The Soft Empire of Yoga™
How the “Yoga Misfit” trend markets inclusion by distorting sacred stories
I didn’t plan to write this.
But over the last few years, I’ve watched something shift quietly and now, unmistakably in contemporary yoga spaces. At first, it looked like creativity. Then inclusivity. Then progressive storytelling.
But now, it’s something else: a soft empire, one that doesn’t colonize with weapons, but with emotional branding.
From Arjuna being reframed as a genderfluid icon to Mirabai cast as a rebel feminist, the reinterpretations of yoga’s sacred narratives have taken on a strategic tone. They’re not simply personal reflections. They’re ideological constructions, delivered with poetic punchlines and marketing gloss, packaged as “inclusive lineage.”
And they’re being sold. As retreats. As teacher trainings. As DEI-approved certifications. This isn’t just about cultural appropriation anymore. It’s about reframing yoga itself, using modern identity frameworks that feel modern but subtly harm the tradition from within.
From Path to Product
Yoga was never a platform for identity expression. It was a path to transcend identity itself. But increasingly, yoga is presented not as a discipline grounded in śāstra and sādhana but as an emotional experience meant to validate who you already are.
It’s no longer:
“Transform yourself through yoga”
Now it’s:
“Make yoga affirm who you already are”
Take the rising trend of calling Arjuna nonbinary. On the surface, it might seem harmless, even clever. But it’s not just a metaphor. It’s a full-fledged reinterpretation of the Mahābhārata, one of the world’s most profound spiritual texts, recast to align with the language of gender theory.

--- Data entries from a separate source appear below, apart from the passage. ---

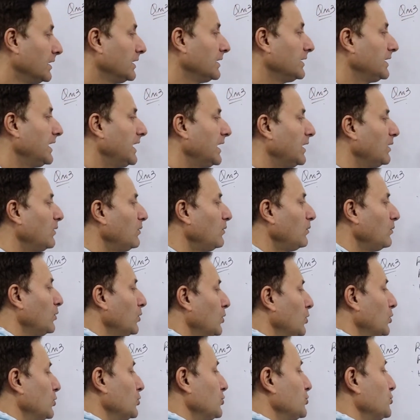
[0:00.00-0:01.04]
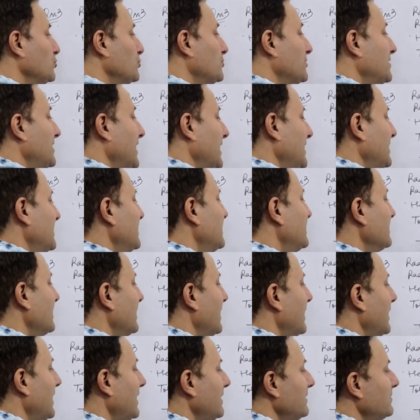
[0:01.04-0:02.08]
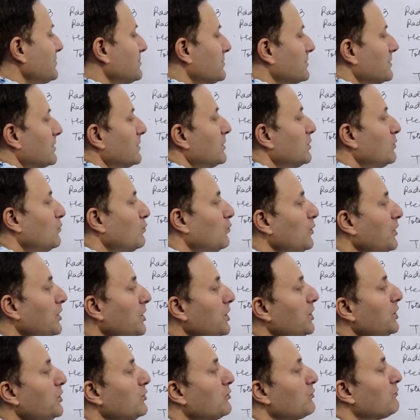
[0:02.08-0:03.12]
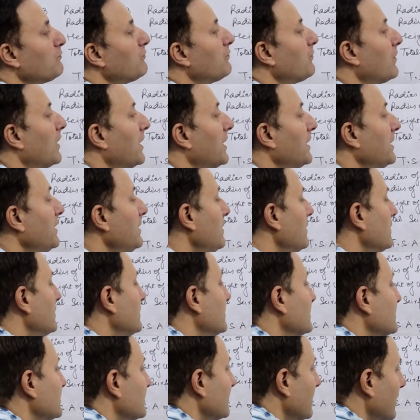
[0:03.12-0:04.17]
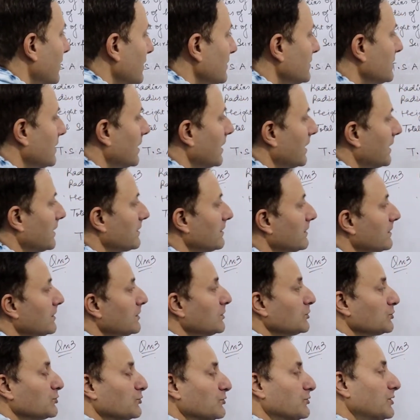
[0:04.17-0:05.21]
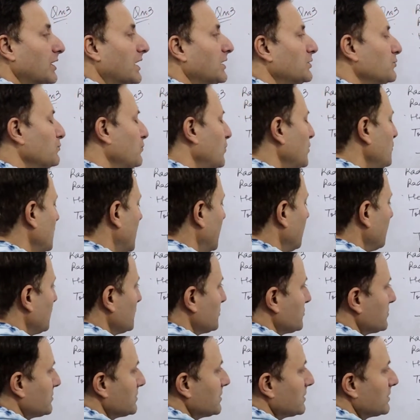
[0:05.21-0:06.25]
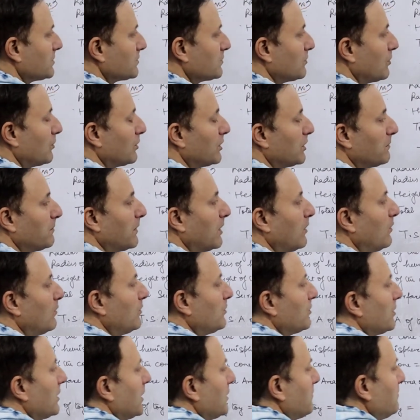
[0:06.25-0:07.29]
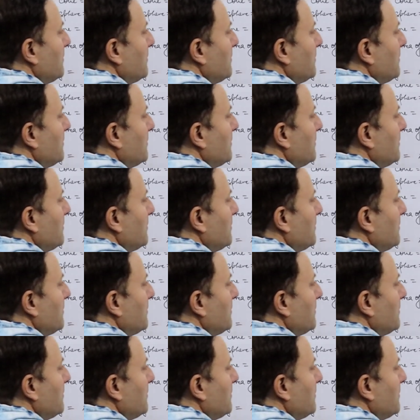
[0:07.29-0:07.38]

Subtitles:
Now, to get the answer, we need to find the slant height. So that's what I was just talking about. Let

In the name of inclusion, sacred vows become symbols. Tapasya becomes performance. Bhakti becomes rebellion. And the sincere seeker is left disoriented — fed ideology in Sanskrit packaging.
Who Profits from These Reframes?
Let’s be honest: this isn’t just expression.
It’s commerce.
Recasting ancient figures to match modern politics doesn’t just create visibility. It creates brand positioning. It gives you a niche. A narrative. A product to sell.
You’ll hear:
“These stories show yoga has always been inclusive.”
But often, what’s really happening is projection, not inclusion. True inclusion doesn’t require rewriting Arjuna or Mirabai. It requires contextual integrity, a willingness to let the tradition speak in its full complexity, even when it challenges our preferences.
What we’re seeing instead is a filtering process:
Spiritual teachings are passed through ideological lenses designed to affirm modern identities not to question or transform them.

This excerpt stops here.